## [What is needed]
Every record must be restated exactly. Drop the images.

## [Dataset entries]

=== Section Start ===

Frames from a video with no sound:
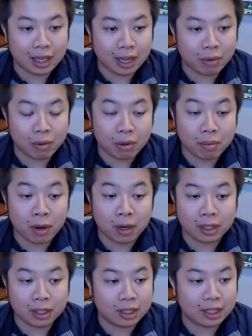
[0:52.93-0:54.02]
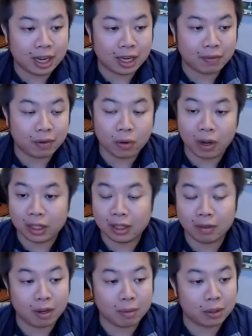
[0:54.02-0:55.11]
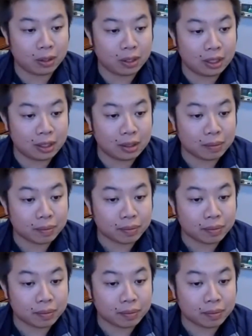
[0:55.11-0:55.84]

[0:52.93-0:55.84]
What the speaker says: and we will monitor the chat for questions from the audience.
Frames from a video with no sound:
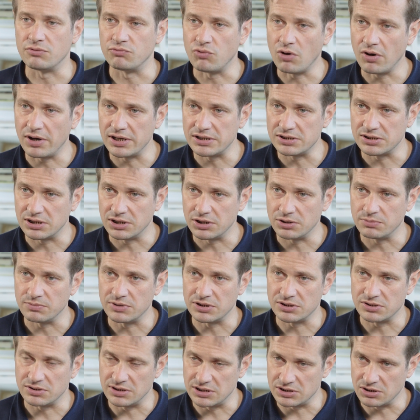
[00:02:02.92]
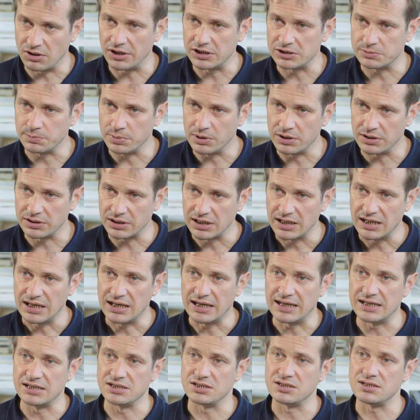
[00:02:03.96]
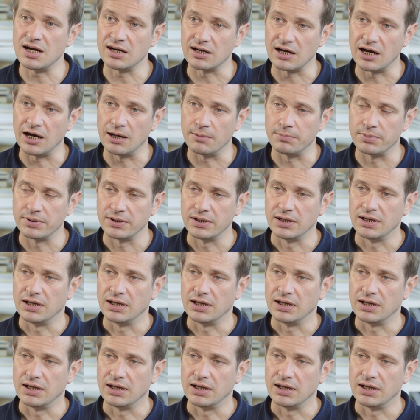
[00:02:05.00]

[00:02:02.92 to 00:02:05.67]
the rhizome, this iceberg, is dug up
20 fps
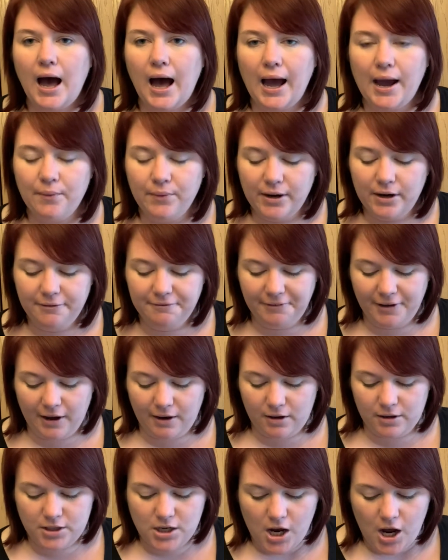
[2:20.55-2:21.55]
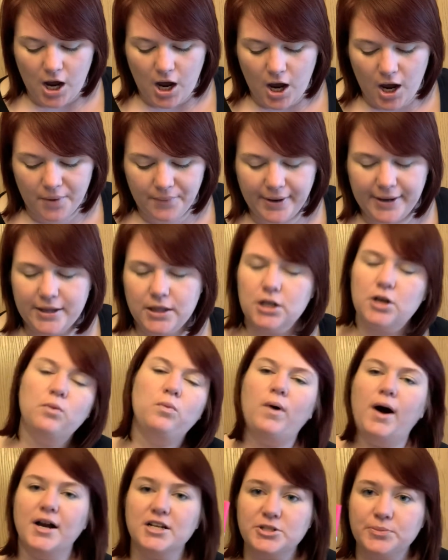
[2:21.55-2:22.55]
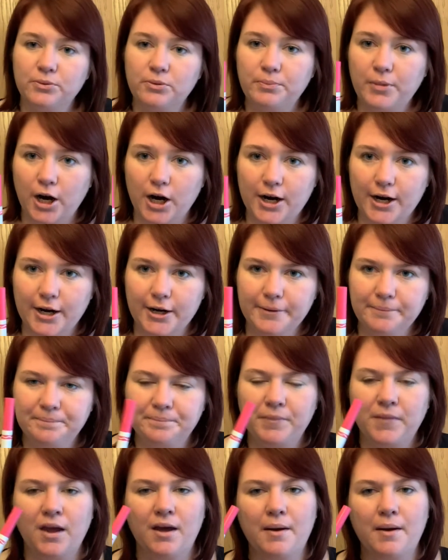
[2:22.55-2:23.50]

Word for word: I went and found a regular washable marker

=== Section End ===

## [Response area]
Frames from a video with no sound:
[0:52.93-0:54.02]
[0:54.02-0:55.11]
[0:55.11-0:55.84]

[0:52.93-0:55.84]
What the speaker says: and we will monitor the chat for questions from the audience.
Frames from a video with no sound:
[00:02:02.92]
[00:02:03.96]
[00:02:05.00]

[00:02:02.92 to 00:02:05.67]
the rhizome, this iceberg, is dug up
20 fps
[2:20.55-2:21.55]
[2:21.55-2:22.55]
[2:22.55-2:23.50]

Word for word: I went and found a regular washable marker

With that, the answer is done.